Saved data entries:
----

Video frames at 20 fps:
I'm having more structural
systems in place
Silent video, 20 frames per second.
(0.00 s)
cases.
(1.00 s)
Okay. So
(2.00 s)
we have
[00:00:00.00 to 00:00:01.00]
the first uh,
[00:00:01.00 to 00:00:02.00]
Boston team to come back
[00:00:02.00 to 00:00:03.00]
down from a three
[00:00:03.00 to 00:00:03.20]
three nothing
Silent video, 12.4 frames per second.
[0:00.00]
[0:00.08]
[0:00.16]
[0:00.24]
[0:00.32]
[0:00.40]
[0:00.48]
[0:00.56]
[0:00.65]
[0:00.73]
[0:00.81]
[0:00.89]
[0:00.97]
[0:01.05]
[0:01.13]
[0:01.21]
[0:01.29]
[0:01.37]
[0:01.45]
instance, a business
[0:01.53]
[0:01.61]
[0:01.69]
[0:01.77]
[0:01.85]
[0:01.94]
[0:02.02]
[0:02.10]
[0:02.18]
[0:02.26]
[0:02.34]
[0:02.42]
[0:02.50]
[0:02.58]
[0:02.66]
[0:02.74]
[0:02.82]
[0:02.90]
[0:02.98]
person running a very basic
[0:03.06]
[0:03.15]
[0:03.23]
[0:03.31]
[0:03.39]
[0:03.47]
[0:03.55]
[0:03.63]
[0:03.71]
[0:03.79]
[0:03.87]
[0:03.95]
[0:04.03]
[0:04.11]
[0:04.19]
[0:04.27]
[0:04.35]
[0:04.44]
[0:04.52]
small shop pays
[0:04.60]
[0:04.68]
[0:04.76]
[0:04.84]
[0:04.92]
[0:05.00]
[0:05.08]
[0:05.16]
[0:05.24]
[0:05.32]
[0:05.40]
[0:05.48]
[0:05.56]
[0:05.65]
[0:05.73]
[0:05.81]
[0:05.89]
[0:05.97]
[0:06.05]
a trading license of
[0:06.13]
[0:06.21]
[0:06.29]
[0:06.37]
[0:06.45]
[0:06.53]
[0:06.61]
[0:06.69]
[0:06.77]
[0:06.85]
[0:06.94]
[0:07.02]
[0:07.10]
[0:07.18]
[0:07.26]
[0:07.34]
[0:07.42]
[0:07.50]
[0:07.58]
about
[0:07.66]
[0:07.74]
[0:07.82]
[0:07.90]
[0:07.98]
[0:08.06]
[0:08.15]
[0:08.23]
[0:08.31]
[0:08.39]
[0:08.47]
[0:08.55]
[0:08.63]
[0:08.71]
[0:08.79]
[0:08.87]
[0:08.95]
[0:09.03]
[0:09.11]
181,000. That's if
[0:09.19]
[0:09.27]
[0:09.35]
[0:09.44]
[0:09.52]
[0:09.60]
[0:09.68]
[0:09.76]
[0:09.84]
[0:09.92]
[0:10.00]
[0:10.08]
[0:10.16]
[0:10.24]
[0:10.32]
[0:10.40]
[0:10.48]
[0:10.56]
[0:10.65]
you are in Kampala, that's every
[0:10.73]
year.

----

-- ASSIGNMENT --
Each line of the data is to be transcribed exactly.

-- REPLY TO THE TASK --
Video frames at 20 fps:
I'm having more structural
systems in place
Silent video, 20 frames per second.
(0.00 s)
cases.
(1.00 s)
Okay. So
(2.00 s)
we have
[00:00:00.00 to 00:00:01.00]
the first uh,
[00:00:01.00 to 00:00:02.00]
Boston team to come back
[00:00:02.00 to 00:00:03.00]
down from a three
[00:00:03.00 to 00:00:03.20]
three nothing
Silent video, 12.4 frames per second.
[0:00.00]
[0:00.08]
[0:00.16]
[0:00.24]
[0:00.32]
[0:00.40]
[0:00.48]
[0:00.56]
[0:00.65]
[0:00.73]
[0:00.81]
[0:00.89]
[0:00.97]
[0:01.05]
[0:01.13]
[0:01.21]
[0:01.29]
[0:01.37]
[0:01.45]
instance, a business
[0:01.53]
[0:01.61]
[0:01.69]
[0:01.77]
[0:01.85]
[0:01.94]
[0:02.02]
[0:02.10]
[0:02.18]
[0:02.26]
[0:02.34]
[0:02.42]
[0:02.50]
[0:02.58]
[0:02.66]
[0:02.74]
[0:02.82]
[0:02.90]
[0:02.98]
person running a very basic
[0:03.06]
[0:03.15]
[0:03.23]
[0:03.31]
[0:03.39]
[0:03.47]
[0:03.55]
[0:03.63]
[0:03.71]
[0:03.79]
[0:03.87]
[0:03.95]
[0:04.03]
[0:04.11]
[0:04.19]
[0:04.27]
[0:04.35]
[0:04.44]
[0:04.52]
small shop pays
[0:04.60]
[0:04.68]
[0:04.76]
[0:04.84]
[0:04.92]
[0:05.00]
[0:05.08]
[0:05.16]
[0:05.24]
[0:05.32]
[0:05.40]
[0:05.48]
[0:05.56]
[0:05.65]
[0:05.73]
[0:05.81]
[0:05.89]
[0:05.97]
[0:06.05]
a trading license of
[0:06.13]
[0:06.21]
[0:06.29]
[0:06.37]
[0:06.45]
[0:06.53]
[0:06.61]
[0:06.69]
[0:06.77]
[0:06.85]
[0:06.94]
[0:07.02]
[0:07.10]
[0:07.18]
[0:07.26]
[0:07.34]
[0:07.42]
[0:07.50]
[0:07.58]
about
[0:07.66]
[0:07.74]
[0:07.82]
[0:07.90]
[0:07.98]
[0:08.06]
[0:08.15]
[0:08.23]
[0:08.31]
[0:08.39]
[0:08.47]
[0:08.55]
[0:08.63]
[0:08.71]
[0:08.79]
[0:08.87]
[0:08.95]
[0:09.03]
[0:09.11]
181,000. That's if
[0:09.19]
[0:09.27]
[0:09.35]
[0:09.44]
[0:09.52]
[0:09.60]
[0:09.68]
[0:09.76]
[0:09.84]
[0:09.92]
[0:10.00]
[0:10.08]
[0:10.16]
[0:10.24]
[0:10.32]
[0:10.40]
[0:10.48]
[0:10.56]
[0:10.65]
you are in Kampala, that's every
[0:10.73]
year.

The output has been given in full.